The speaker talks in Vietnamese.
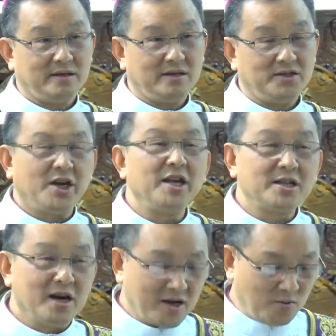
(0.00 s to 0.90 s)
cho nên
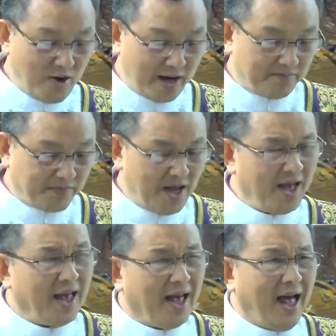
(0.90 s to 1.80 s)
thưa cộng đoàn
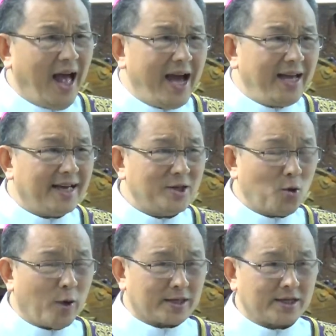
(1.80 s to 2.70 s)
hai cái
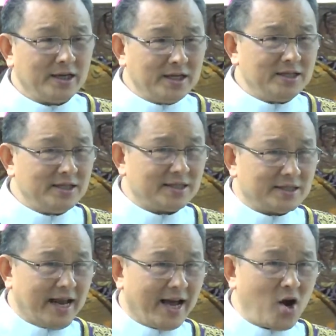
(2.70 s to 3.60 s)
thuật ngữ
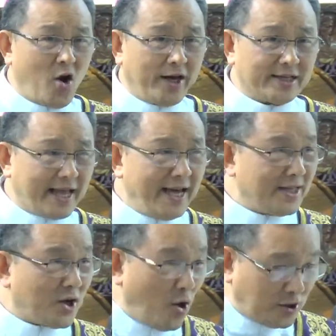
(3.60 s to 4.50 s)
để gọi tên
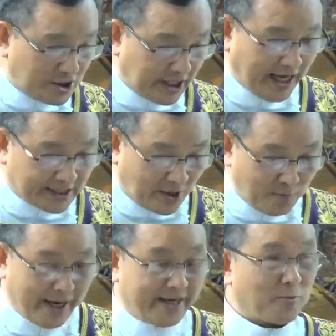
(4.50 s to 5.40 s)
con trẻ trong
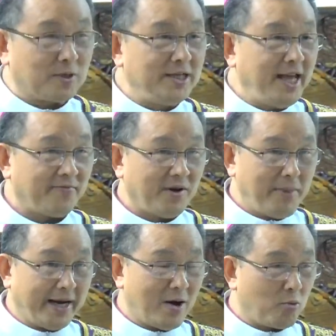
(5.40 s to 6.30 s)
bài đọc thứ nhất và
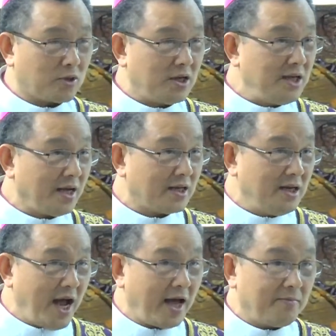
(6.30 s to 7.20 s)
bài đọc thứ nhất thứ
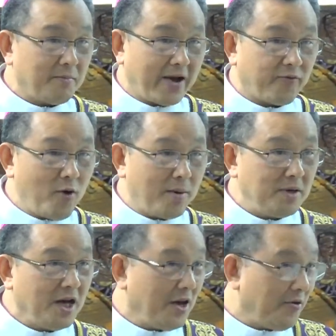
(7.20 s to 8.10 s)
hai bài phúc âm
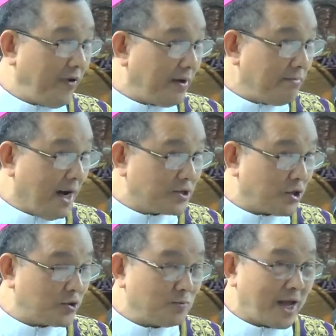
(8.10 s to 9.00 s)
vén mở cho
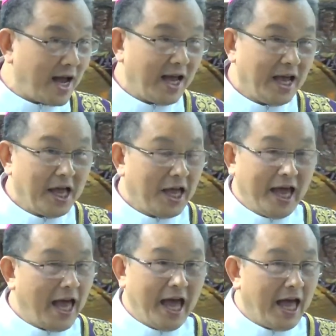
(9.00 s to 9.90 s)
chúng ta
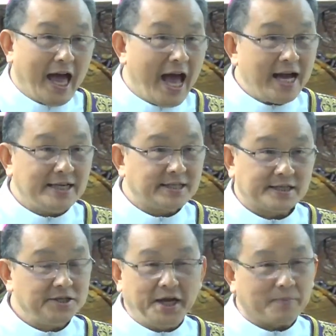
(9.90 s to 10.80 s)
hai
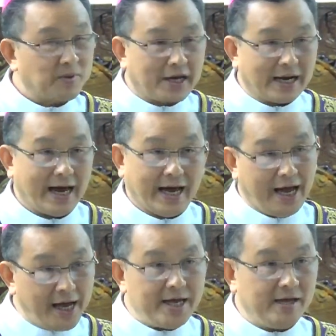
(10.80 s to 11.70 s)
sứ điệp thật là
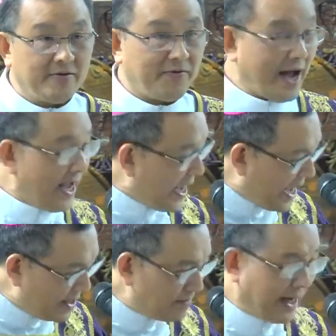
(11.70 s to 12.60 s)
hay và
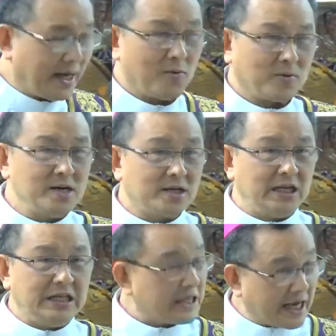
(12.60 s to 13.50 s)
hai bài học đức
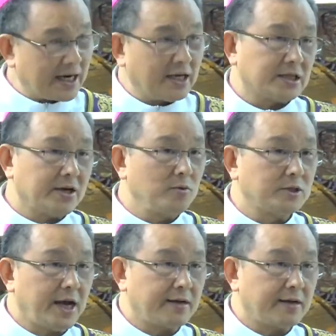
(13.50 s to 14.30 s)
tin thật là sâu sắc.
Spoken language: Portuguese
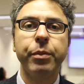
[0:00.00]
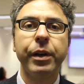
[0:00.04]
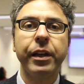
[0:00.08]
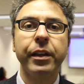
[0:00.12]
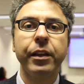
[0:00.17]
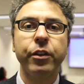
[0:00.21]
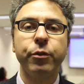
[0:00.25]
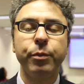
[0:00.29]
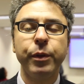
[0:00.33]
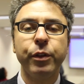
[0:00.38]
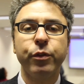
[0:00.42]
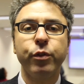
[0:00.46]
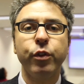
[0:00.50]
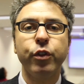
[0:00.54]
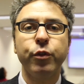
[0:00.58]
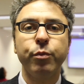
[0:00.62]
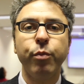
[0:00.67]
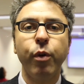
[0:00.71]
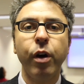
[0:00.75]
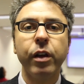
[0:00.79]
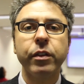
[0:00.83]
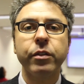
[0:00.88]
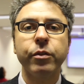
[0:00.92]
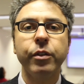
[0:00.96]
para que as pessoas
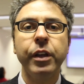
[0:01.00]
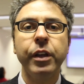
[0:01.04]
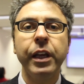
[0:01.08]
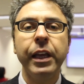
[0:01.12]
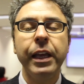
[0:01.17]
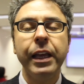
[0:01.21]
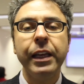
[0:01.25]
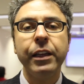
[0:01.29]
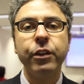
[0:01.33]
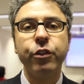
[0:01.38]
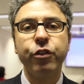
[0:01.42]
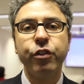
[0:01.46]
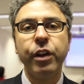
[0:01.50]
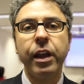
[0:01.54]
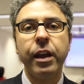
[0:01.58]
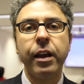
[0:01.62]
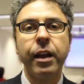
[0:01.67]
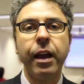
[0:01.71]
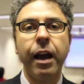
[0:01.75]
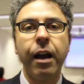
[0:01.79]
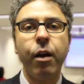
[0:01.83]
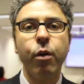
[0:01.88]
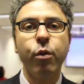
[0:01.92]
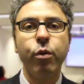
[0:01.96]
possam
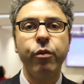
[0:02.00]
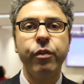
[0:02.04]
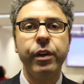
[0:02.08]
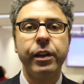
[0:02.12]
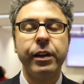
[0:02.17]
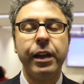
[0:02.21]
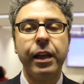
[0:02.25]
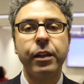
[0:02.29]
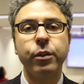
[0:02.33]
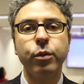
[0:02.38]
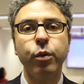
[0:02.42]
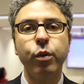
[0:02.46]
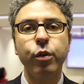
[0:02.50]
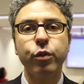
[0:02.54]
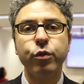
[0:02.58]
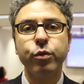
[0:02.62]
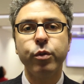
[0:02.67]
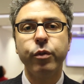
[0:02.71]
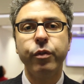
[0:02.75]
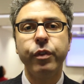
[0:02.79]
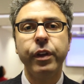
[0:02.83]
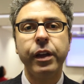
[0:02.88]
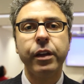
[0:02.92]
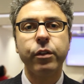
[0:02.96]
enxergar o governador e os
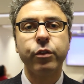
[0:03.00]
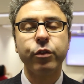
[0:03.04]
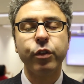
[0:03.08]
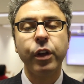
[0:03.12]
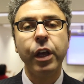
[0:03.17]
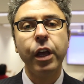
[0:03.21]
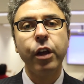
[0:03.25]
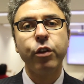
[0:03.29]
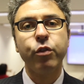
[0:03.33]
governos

Task brief: What is needed here is each line above set down word for word, minus the images.

Finished task:
The speaker talks in Vietnamese.
(0.00 s to 0.90 s)
cho nên
(0.90 s to 1.80 s)
thưa cộng đoàn
(1.80 s to 2.70 s)
hai cái
(2.70 s to 3.60 s)
thuật ngữ
(3.60 s to 4.50 s)
để gọi tên
(4.50 s to 5.40 s)
con trẻ trong
(5.40 s to 6.30 s)
bài đọc thứ nhất và
(6.30 s to 7.20 s)
bài đọc thứ nhất thứ
(7.20 s to 8.10 s)
hai bài phúc âm
(8.10 s to 9.00 s)
vén mở cho
(9.00 s to 9.90 s)
chúng ta
(9.90 s to 10.80 s)
hai
(10.80 s to 11.70 s)
sứ điệp thật là
(11.70 s to 12.60 s)
hay và
(12.60 s to 13.50 s)
hai bài học đức
(13.50 s to 14.30 s)
tin thật là sâu sắc.
Spoken language: Portuguese
[0:00.00]
[0:00.04]
[0:00.08]
[0:00.12]
[0:00.17]
[0:00.21]
[0:00.25]
[0:00.29]
[0:00.33]
[0:00.38]
[0:00.42]
[0:00.46]
[0:00.50]
[0:00.54]
[0:00.58]
[0:00.62]
[0:00.67]
[0:00.71]
[0:00.75]
[0:00.79]
[0:00.83]
[0:00.88]
[0:00.92]
[0:00.96]
para que as pessoas
[0:01.00]
[0:01.04]
[0:01.08]
[0:01.12]
[0:01.17]
[0:01.21]
[0:01.25]
[0:01.29]
[0:01.33]
[0:01.38]
[0:01.42]
[0:01.46]
[0:01.50]
[0:01.54]
[0:01.58]
[0:01.62]
[0:01.67]
[0:01.71]
[0:01.75]
[0:01.79]
[0:01.83]
[0:01.88]
[0:01.92]
[0:01.96]
possam
[0:02.00]
[0:02.04]
[0:02.08]
[0:02.12]
[0:02.17]
[0:02.21]
[0:02.25]
[0:02.29]
[0:02.33]
[0:02.38]
[0:02.42]
[0:02.46]
[0:02.50]
[0:02.54]
[0:02.58]
[0:02.62]
[0:02.67]
[0:02.71]
[0:02.75]
[0:02.79]
[0:02.83]
[0:02.88]
[0:02.92]
[0:02.96]
enxergar o governador e os
[0:03.00]
[0:03.04]
[0:03.08]
[0:03.12]
[0:03.17]
[0:03.21]
[0:03.25]
[0:03.29]
[0:03.33]
governos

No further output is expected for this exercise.